Кмициц рассмеялся и поцеловал ксендза в плечо.
— Отче, дорогой мой, великое у вас сердце, геройское, святое…
— Ах, оставь, пожалуйста! — прервал его ксендз.
— Святое, — повторил Кмициц, — но в пушках вы не разбираетесь. Одно дело, когда порох сзади взрывается, — он выбрасывает тогда ядро, и вся сила через жерло уходит вон; но коль заткнуть жерло да поджечь порох, то нет пушки, которая могла бы такое выдержать. Спросите у пана Чарнецкого.
— Это верно. Любой солдат это знает! — подтвердил Чарнецкий.
— Так вот, — продолжал Кмициц, — ежели эту кулеврину взорвать, так все прочие плевка не стоят!
— Что-то мне сдается, неподходящее это дело! — промолвил ксендз Кордецкий. — Прежде всего кто за него возьмется?
— Да есть один такой отчаянный бездельник, — ответил пан Анджей, — но решительный кавалер, Бабинич по прозванию.
— Ты? — в один голос крикнули ксендз и Петр Чарнецкий.
— Э, преподобный отче, ведь я у тебя на исповеди был и во всех своих делах покаялся. Ну а среди них были и почище. Что же тут сомневаться, возьмусь ли я за это дело? Разве вы меня не знаете?
— Да, он герой, рыцарь над рыцарями, клянусь богом! — воскликнул Чарнецкий. И, обняв Кмицица за шею, продолжал: — Дай я поцелую тебя за одно то, что ты хочешь пойти, дай поцелую!
— Укажите иное remedium[194], и я не пойду, — сказал Кмициц, — но сдается мне, справлюсь я с этим делом. Вы и про то вспомните, что я по-немецки говорю так, точно век целый только и делал, что в Гданске клепкой торговал. Это очень много значит, — ведь стоит мне только переодеться, и шведам нелегко будет узнать, что я не из ихнего стана. Но только думается мне, никто у них там перед пушкой не стоит, потому опасно это, так что они оглянуться не успеют, как я сделаю свое дело.
— Пан Чарнецкий, что ты на это скажешь? — неожиданно спросил приор.
— На сотню разве только один воротится с такого дела, — ответил пан Петр, — но audaces fortuna juvat[195].
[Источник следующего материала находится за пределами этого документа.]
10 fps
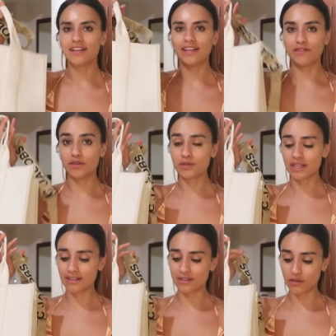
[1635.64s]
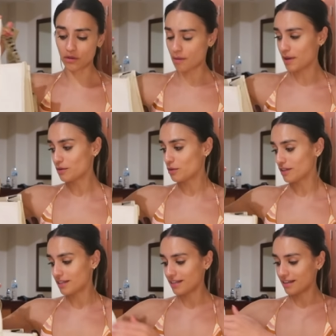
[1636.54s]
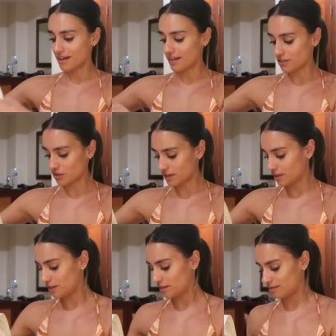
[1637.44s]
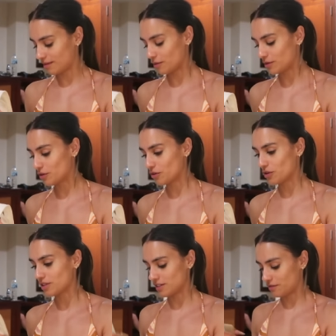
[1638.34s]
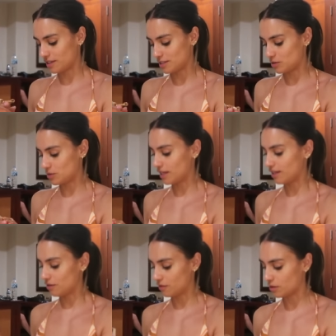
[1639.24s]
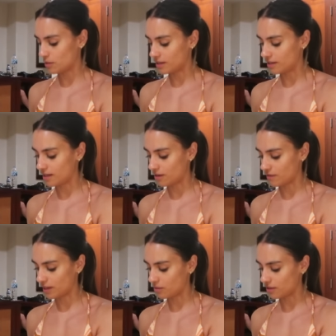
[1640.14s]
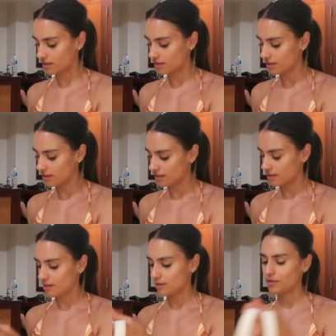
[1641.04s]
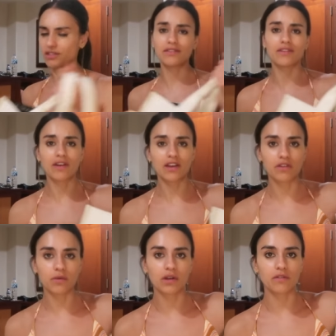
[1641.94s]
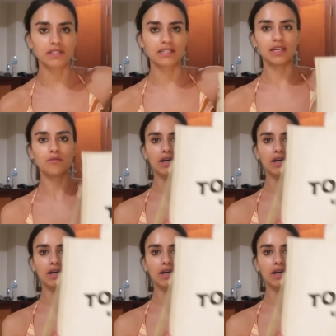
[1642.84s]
It feels like not that bad quality. I would not know the difference between a real one and a fake one because I've never had a real one, obviously,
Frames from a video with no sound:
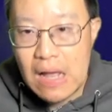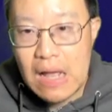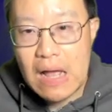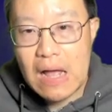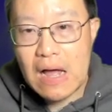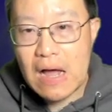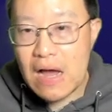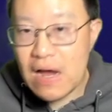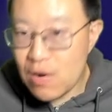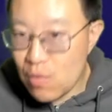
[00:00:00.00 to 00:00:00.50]

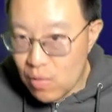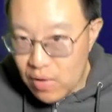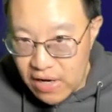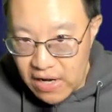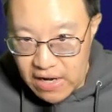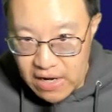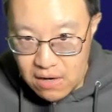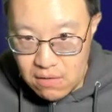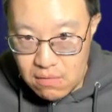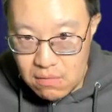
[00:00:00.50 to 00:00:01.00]
I don't
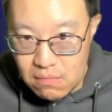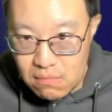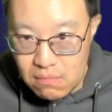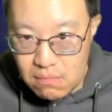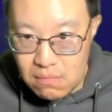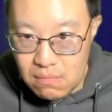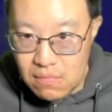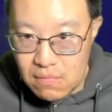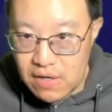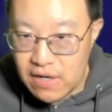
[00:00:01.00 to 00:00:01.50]
care.
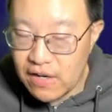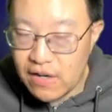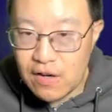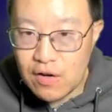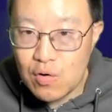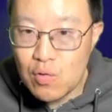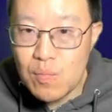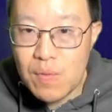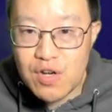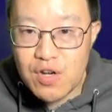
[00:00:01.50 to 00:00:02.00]
This is
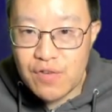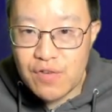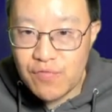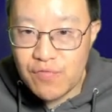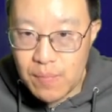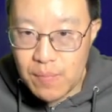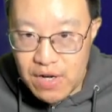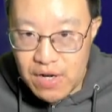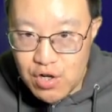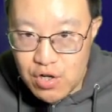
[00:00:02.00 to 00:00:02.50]
too much
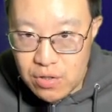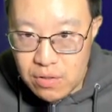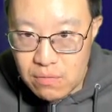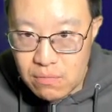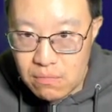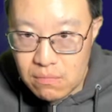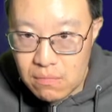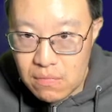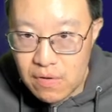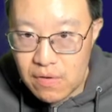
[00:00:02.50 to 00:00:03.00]
information.
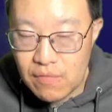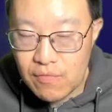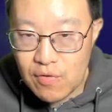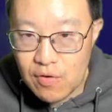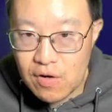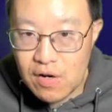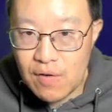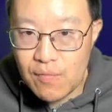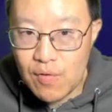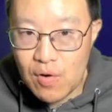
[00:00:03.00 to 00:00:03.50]

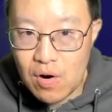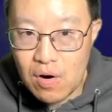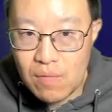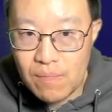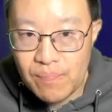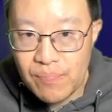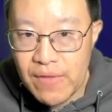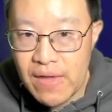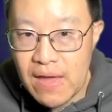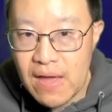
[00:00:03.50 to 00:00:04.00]
First of
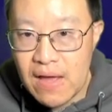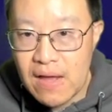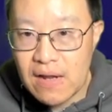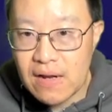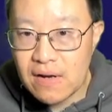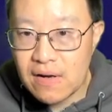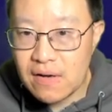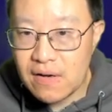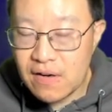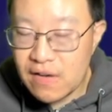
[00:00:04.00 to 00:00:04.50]
all,
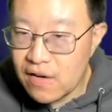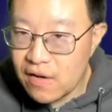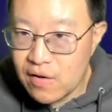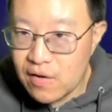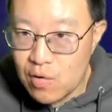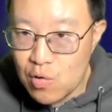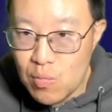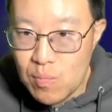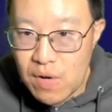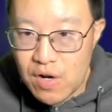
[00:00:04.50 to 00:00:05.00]
this is
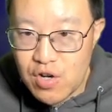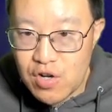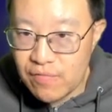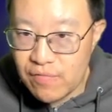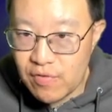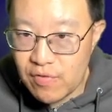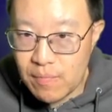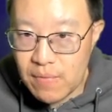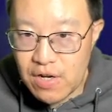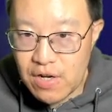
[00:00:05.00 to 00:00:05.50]
too much
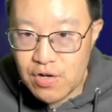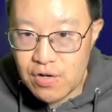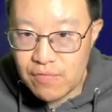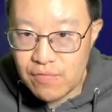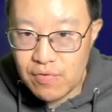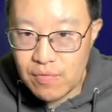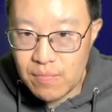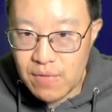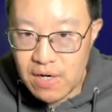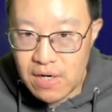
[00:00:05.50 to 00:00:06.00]
information
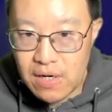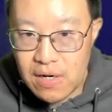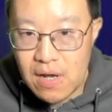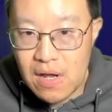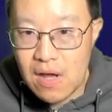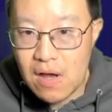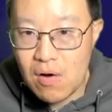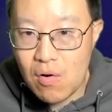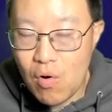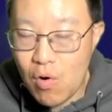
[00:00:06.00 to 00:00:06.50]
for me.
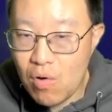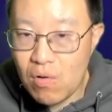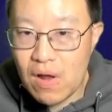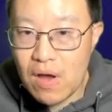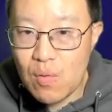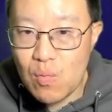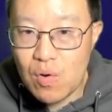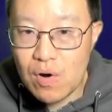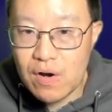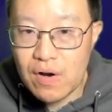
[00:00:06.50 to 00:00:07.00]
All
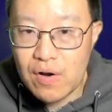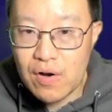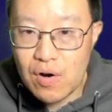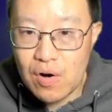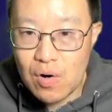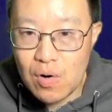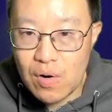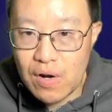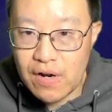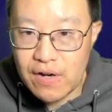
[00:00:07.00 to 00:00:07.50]
I want to
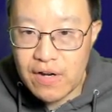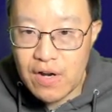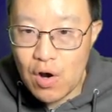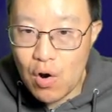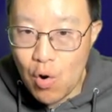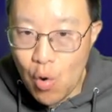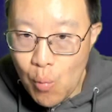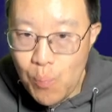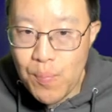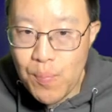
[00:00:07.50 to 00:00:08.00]
know is the
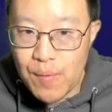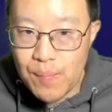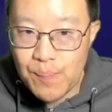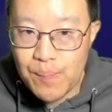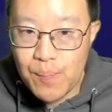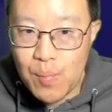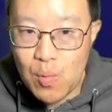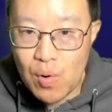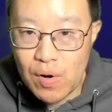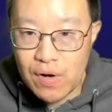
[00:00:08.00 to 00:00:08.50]
open
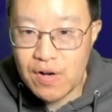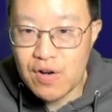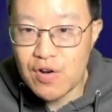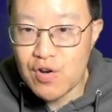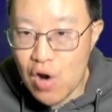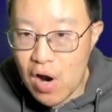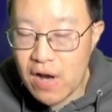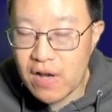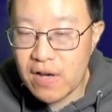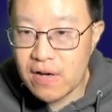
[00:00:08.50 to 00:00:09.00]
port,
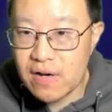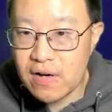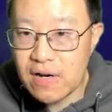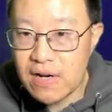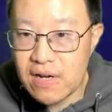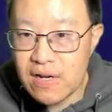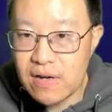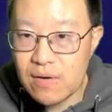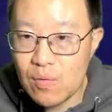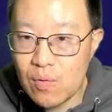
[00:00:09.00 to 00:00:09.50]
not
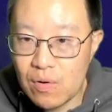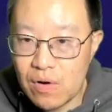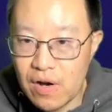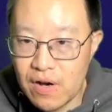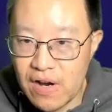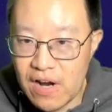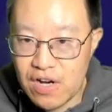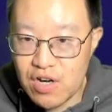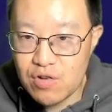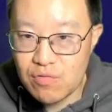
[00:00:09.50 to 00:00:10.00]
the
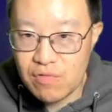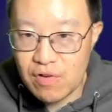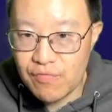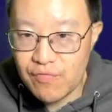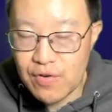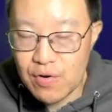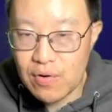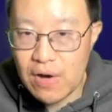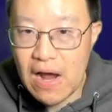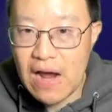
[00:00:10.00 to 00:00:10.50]
connection
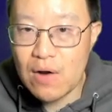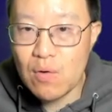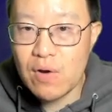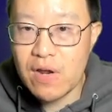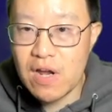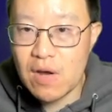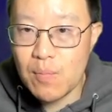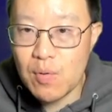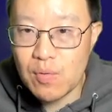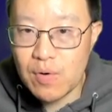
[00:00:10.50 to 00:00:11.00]
reviews. I don't
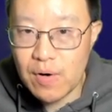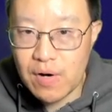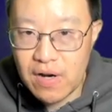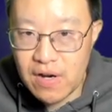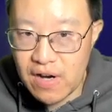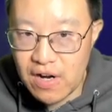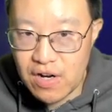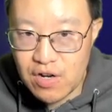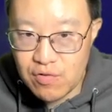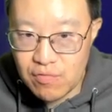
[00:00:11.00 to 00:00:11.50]
care about the
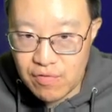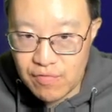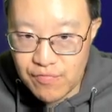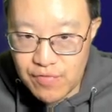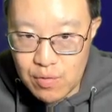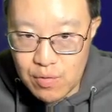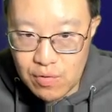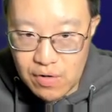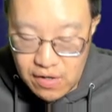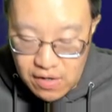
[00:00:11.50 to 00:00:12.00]
connection
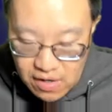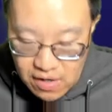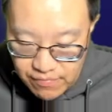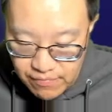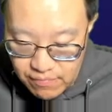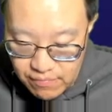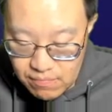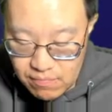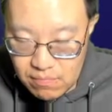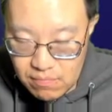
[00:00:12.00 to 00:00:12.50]
review stuff.
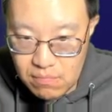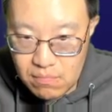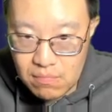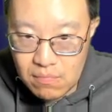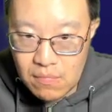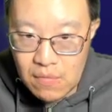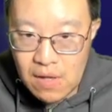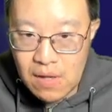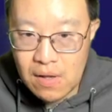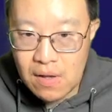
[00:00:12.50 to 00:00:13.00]

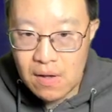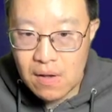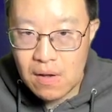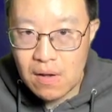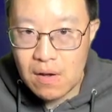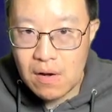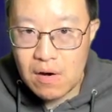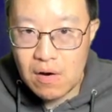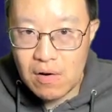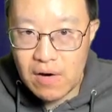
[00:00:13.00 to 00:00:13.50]

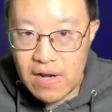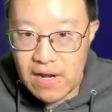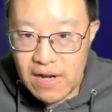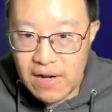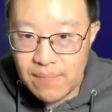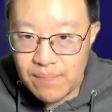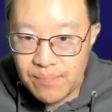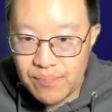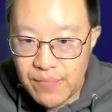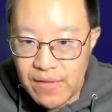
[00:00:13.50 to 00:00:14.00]
Okay?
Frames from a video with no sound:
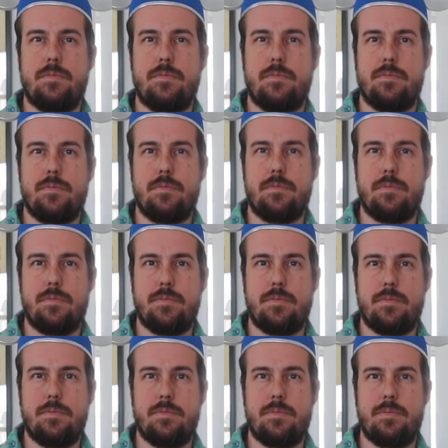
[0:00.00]

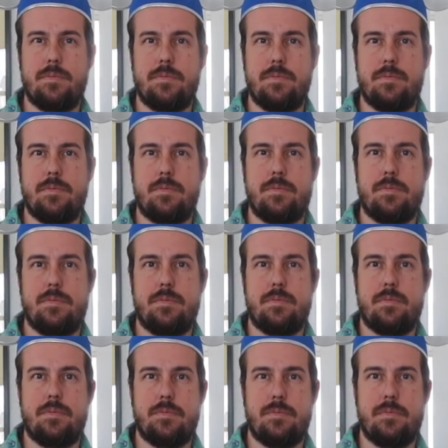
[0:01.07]

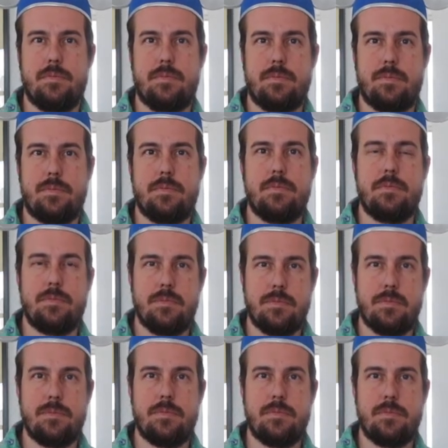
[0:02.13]
[no speech]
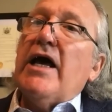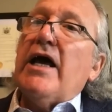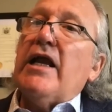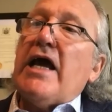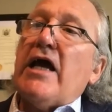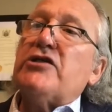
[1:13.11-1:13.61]

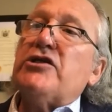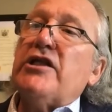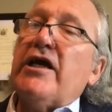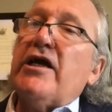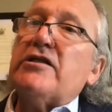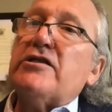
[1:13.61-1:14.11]
and
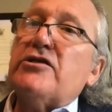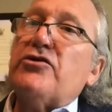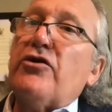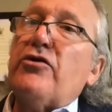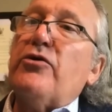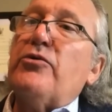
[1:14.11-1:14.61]
actually cut the
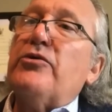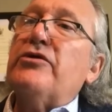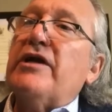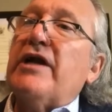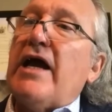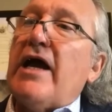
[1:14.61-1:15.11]
circle
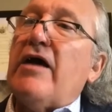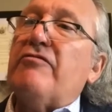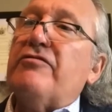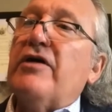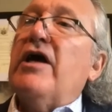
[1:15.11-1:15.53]
route in half.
— Бывал я и в худших переделках! — сказал Кмициц. — Ничего со мною не станется, я счастливый! Эх, дорогой отче, да и разница ведь какая! Раньше я ради пустой славы шел на опасное дело, побахвалиться хотел, а теперь иду во славу пресвятой девы. Коль и голову придется сложить, — а не думаю я, чтоб могло такое статься, — скажите сами, можно ли пожелать более славной смерти?
Ксендз долго молчал.
— Я бы тебя не пустил, я бы тебя просил, молил и заклинал не ходить, — сказал он наконец, — когда бы ты только к славе стремился; но ты прав, дело идет о пресвятой деве, о нашей святой обители, обо всей нашей стране! Тебя же, сын мой, счастливо ли ты воротишься или мученический примешь венец, слава ждет, вечное блаженство, вечное спасение. Против воли говорю я тебе: иди, я тебя не держу! Молитвы наши будут с тобою и господь, наша защита!
— Тогда и я пойду смелее и с радостью сложу голову!
— Воротись же, ратай божий, воротись счастливо, полюбили мы тебя ото всего сердца. Пусть же святой Рафал проведет тебя и назад приведет, чадо мое возлюбленное, сынок мой!
— Так я тотчас и собираться начну, — весело сказал пан Анджей, обнимая ксендза. — Переоденусь в шведский колет, ботфорты надену, пороху наготовлю, а вы, отче, покуда не творите молитв против бесов, потому туман шведам нужен, но нужен он и мне.
— А не хочешь ли ты поисповедаться на дорогу?
— А как же? Без этого я и не пошел бы, дьяволу легче было бы тогда ко мне приступиться!
— Так ты с этого и начни.
Пан Петр вышел из кельи, а Кмициц опустился на колени у ног ксендза и покаялся в грехах. Потом, веселый, как птица, ушел собираться.
Часа через два, уже глухой ночью, он снова постучался в келью приора, где его ждал и Чарнецкий.
Пан Петр с приором насилу его признали, такой знаменитый получился из него швед. Усы он закрутил чуть не под самые глаза и кончики распушил, шляпу сбил набекрень и стал прямой рейтарский офицер знатного рода.
— Право, завидишь такого, невольно за саблю схватишься! — сказал пан Петр.
— Свечу подальше! — крикнул Кмициц. — Я вам покажу одну штуку!
И когда ксендз Кордецкий торопливо отодвинул свечу, он положил на стол рукав длиною в полторы стопы и толщиною в руку богатыря, сшитый из просмоленного полотна и туго набитый порохом. С одного его конца свисал длинный шнур, свитый из пакли, пропитанной серой.